Having located the line with "[3:29.70-3:30.70]", repeat it and all remaining lines of the records exactly. Pictures do not belong in the answer.
══ Provided entries
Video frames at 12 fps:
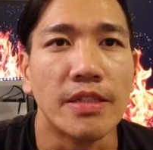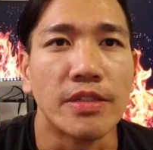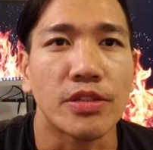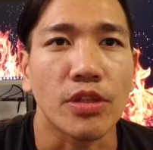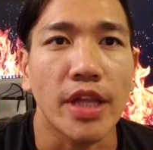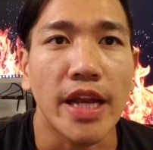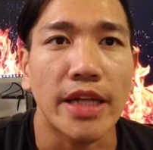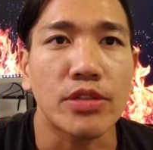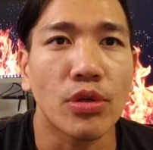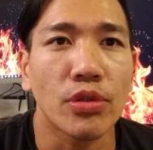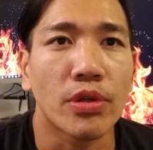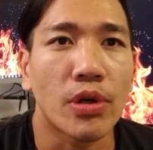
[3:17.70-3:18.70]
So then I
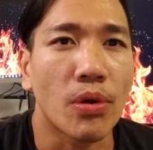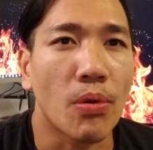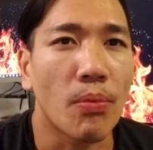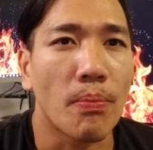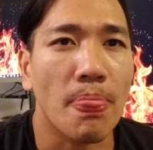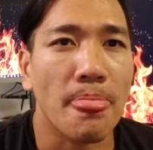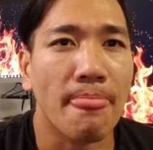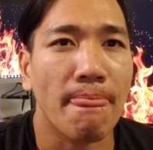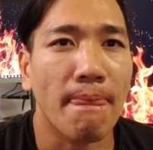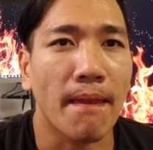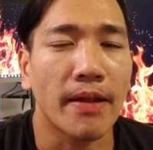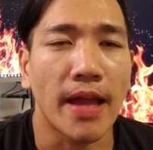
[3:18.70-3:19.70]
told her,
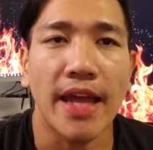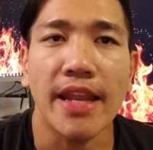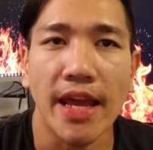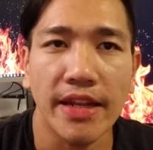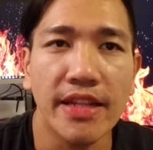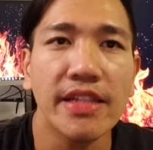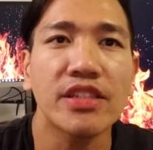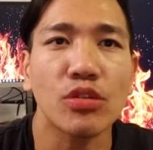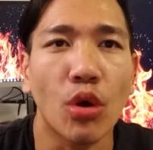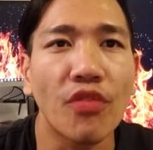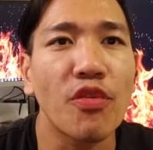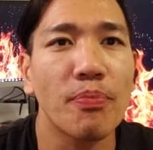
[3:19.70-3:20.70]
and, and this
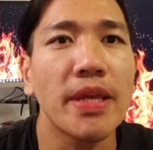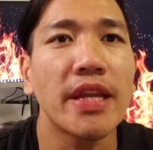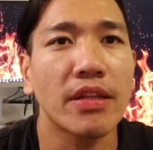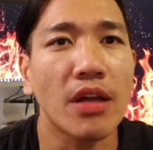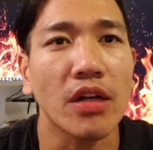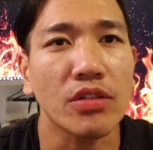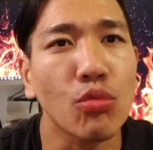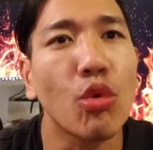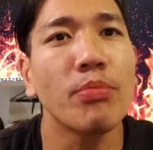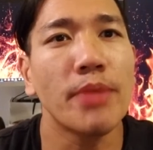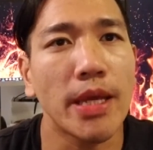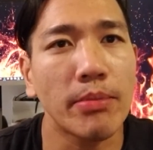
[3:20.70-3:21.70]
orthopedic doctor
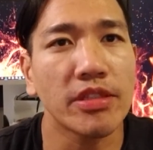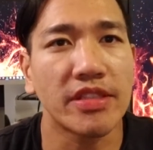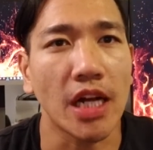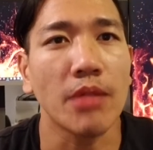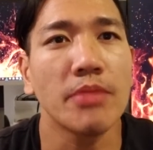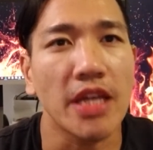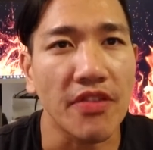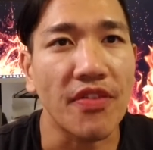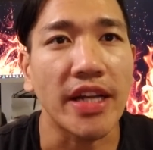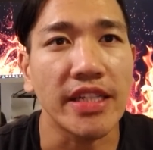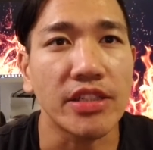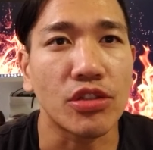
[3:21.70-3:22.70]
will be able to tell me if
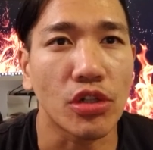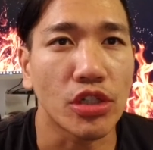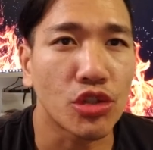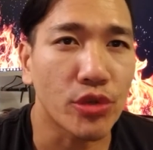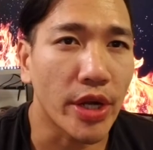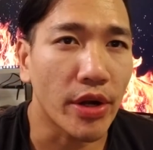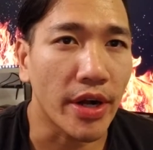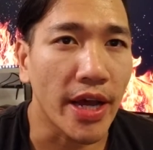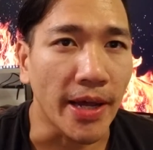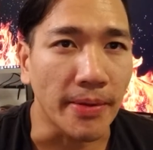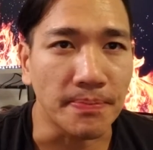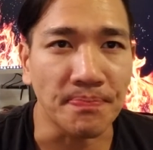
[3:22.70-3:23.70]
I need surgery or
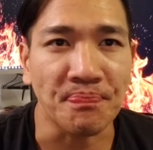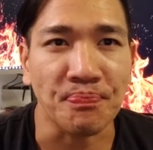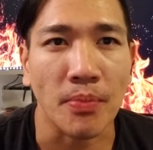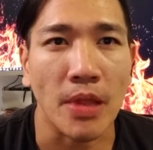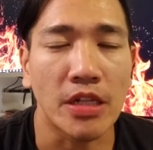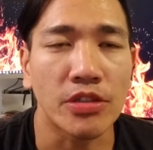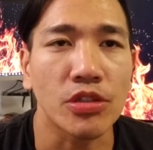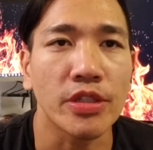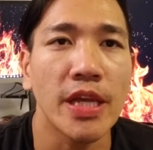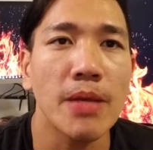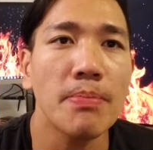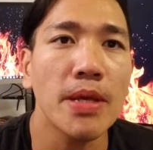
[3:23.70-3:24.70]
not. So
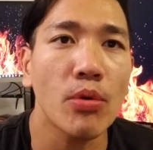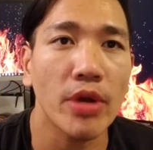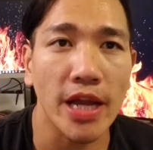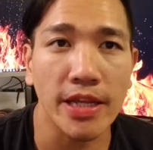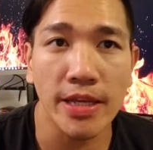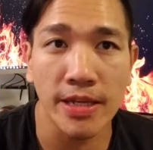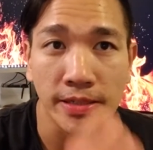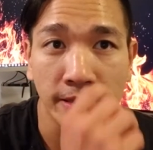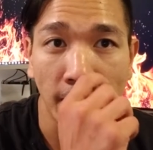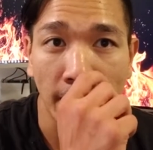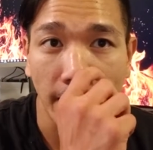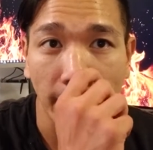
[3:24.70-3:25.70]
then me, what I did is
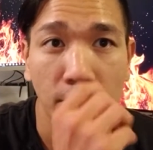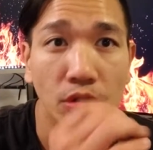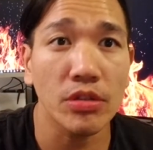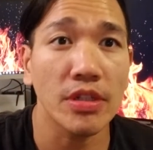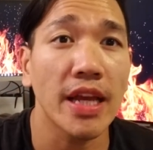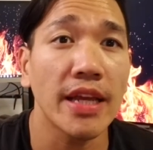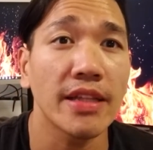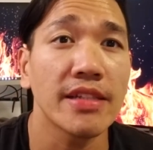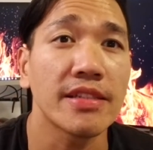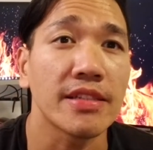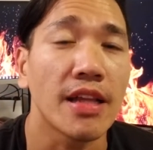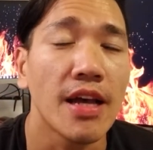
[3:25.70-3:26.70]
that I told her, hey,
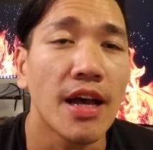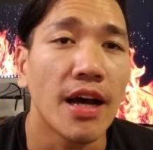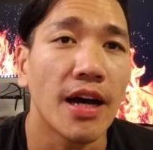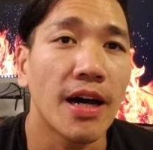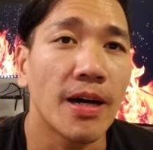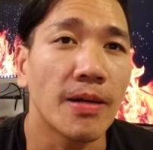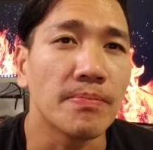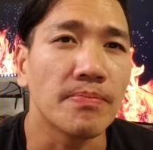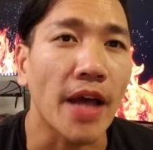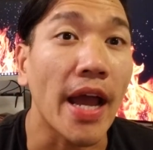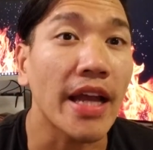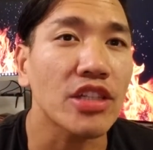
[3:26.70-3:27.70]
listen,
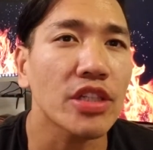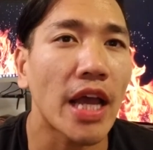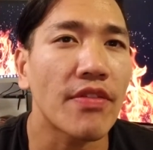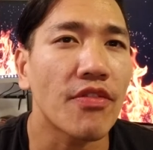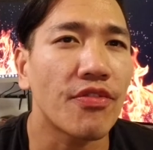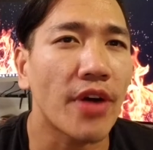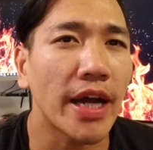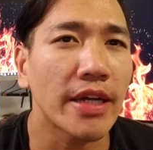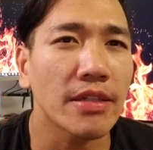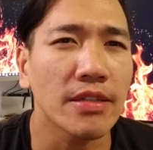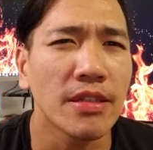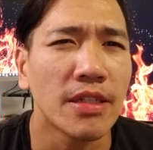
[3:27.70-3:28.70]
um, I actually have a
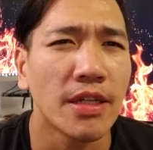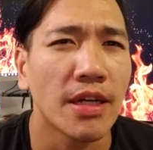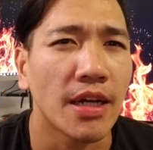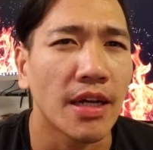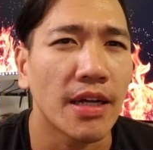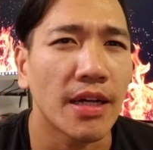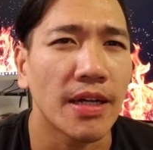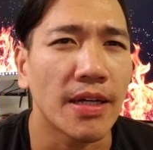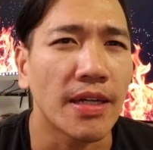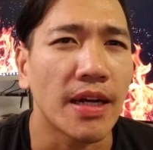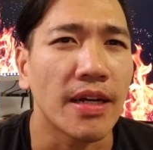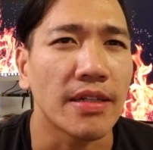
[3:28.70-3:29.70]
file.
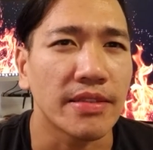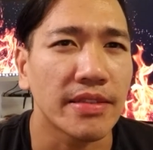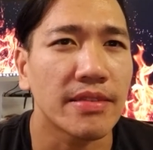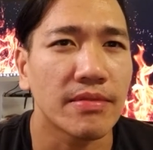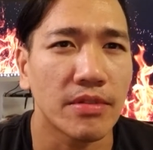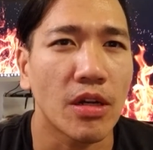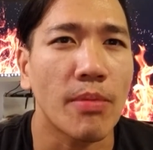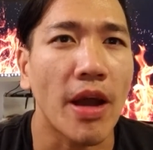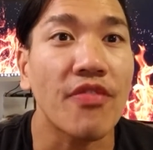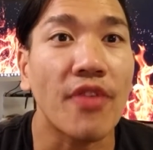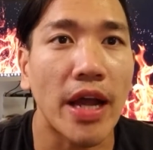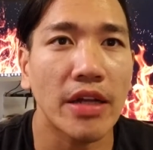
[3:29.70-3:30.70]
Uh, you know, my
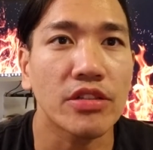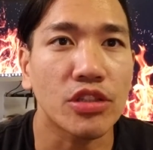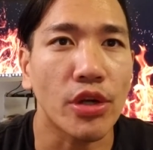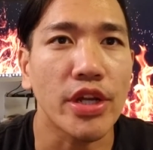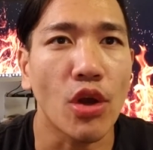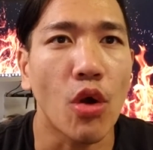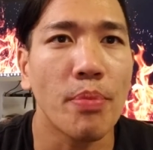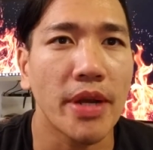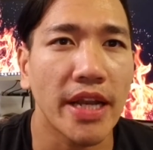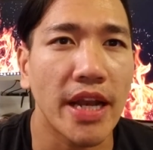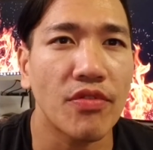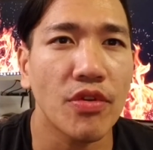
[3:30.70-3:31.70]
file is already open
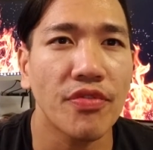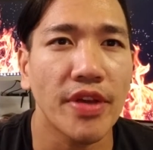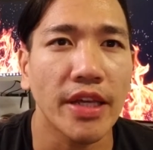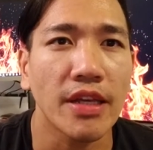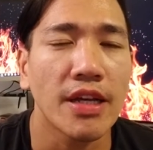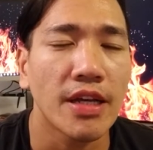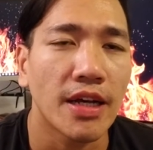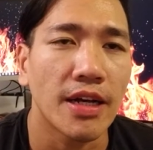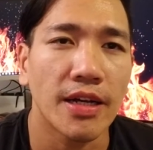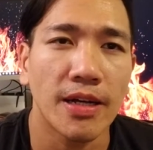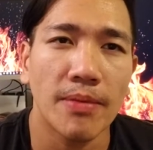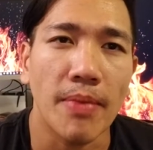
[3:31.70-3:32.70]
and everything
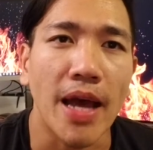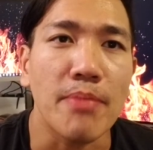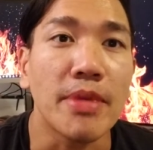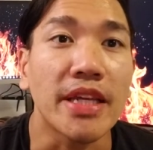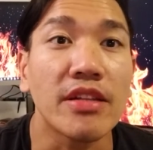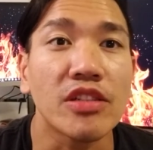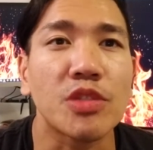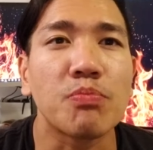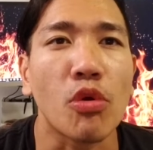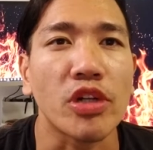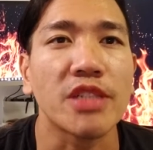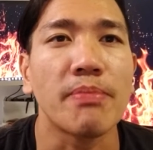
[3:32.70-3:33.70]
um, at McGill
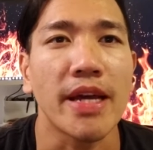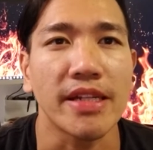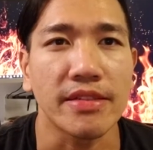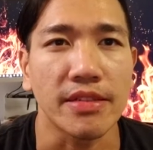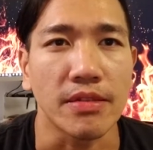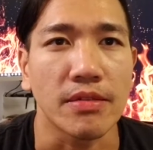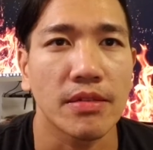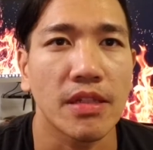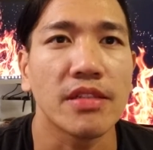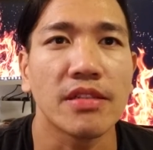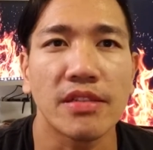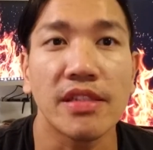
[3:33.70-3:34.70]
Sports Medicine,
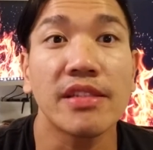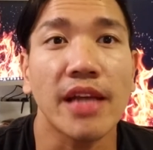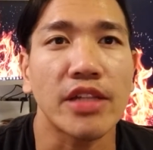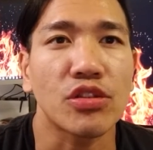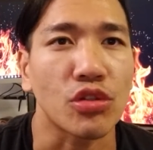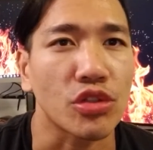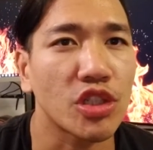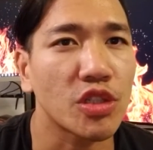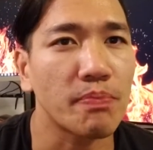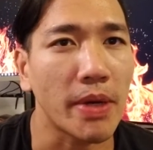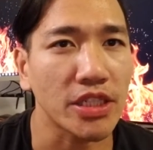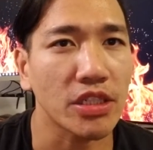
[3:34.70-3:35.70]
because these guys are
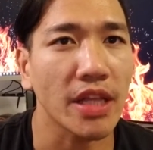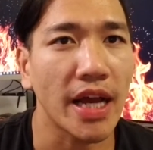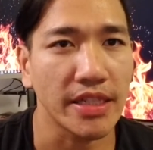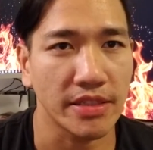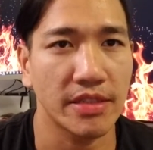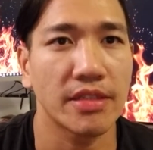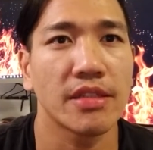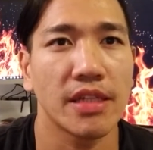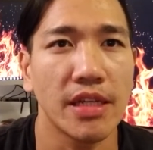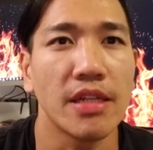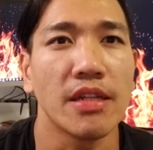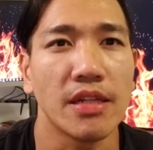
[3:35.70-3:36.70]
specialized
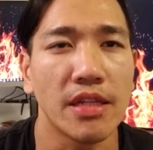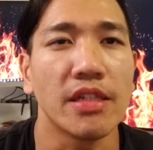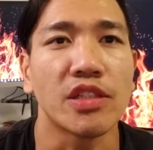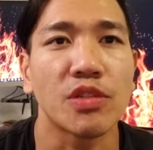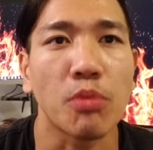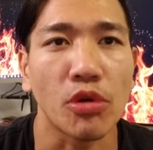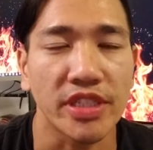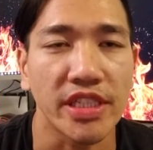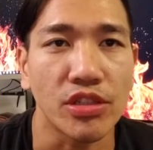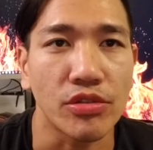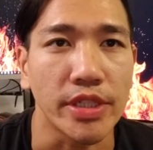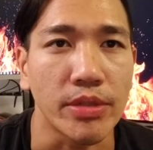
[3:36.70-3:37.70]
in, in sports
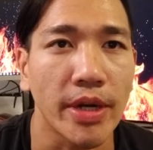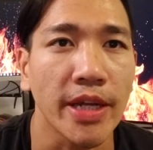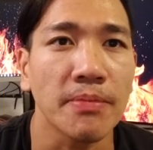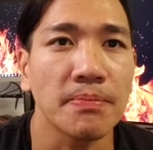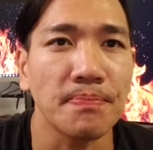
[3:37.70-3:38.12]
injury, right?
════
▶ **Written response**:
[3:29.70-3:30.70]
Uh, you know, my
[3:30.70-3:31.70]
file is already open
[3:31.70-3:32.70]
and everything
[3:32.70-3:33.70]
um, at McGill
[3:33.70-3:34.70]
Sports Medicine,
[3:34.70-3:35.70]
because these guys are
[3:35.70-3:36.70]
specialized
[3:36.70-3:37.70]
in, in sports
[3:37.70-3:38.12]
injury, right?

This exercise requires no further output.